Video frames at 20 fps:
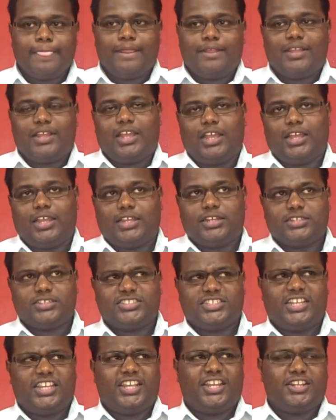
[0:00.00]
And
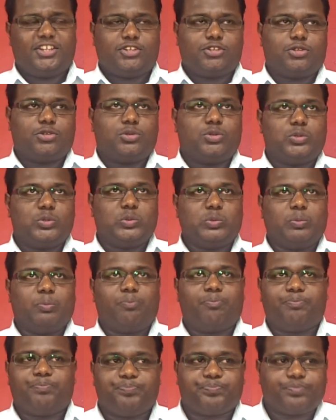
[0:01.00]
say to
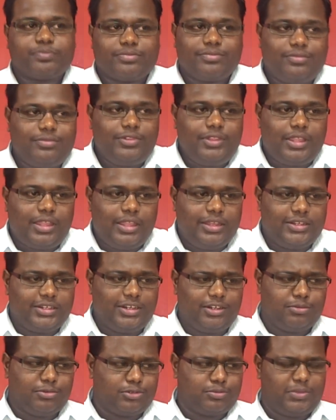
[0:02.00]
tell
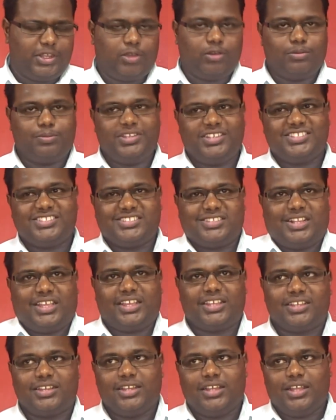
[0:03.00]
about my hobbies, like
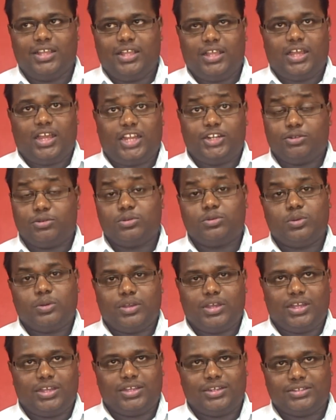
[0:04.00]
I do
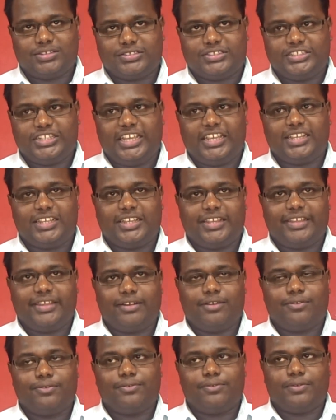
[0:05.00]
take care
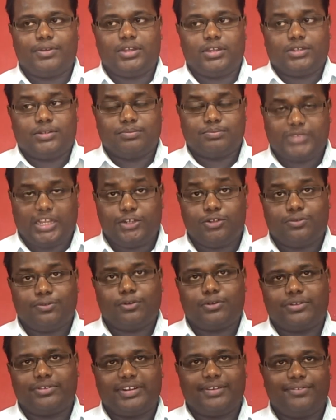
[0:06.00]
of I do
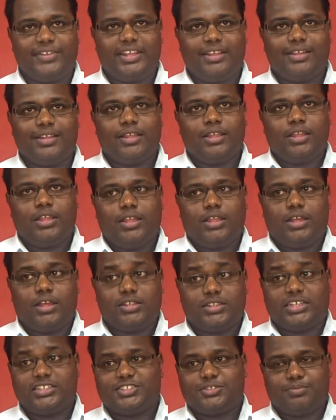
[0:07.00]
photography.
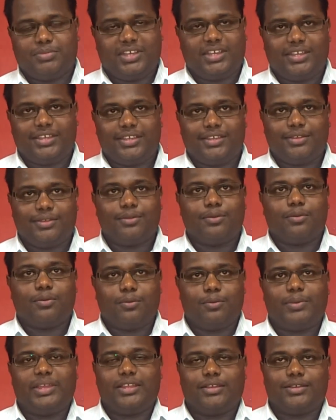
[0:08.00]
That's my
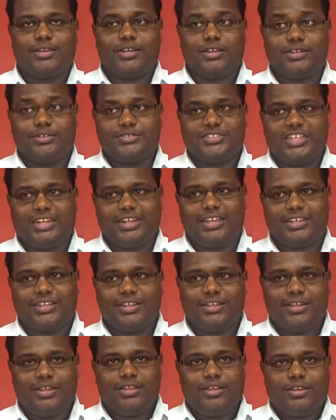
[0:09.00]
say like
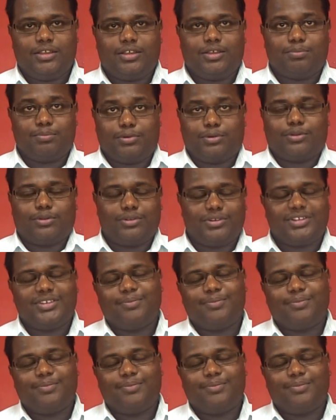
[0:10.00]
a proposed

• The problem: With the images left out, set down every entry exactly.

• Result below:
Video frames at 20 fps:
[0:00.00]
And
[0:01.00]
say to
[0:02.00]
tell
[0:03.00]
about my hobbies, like
[0:04.00]
I do
[0:05.00]
take care
[0:06.00]
of I do
[0:07.00]
photography.
[0:08.00]
That's my
[0:09.00]
say like
[0:10.00]
a proposed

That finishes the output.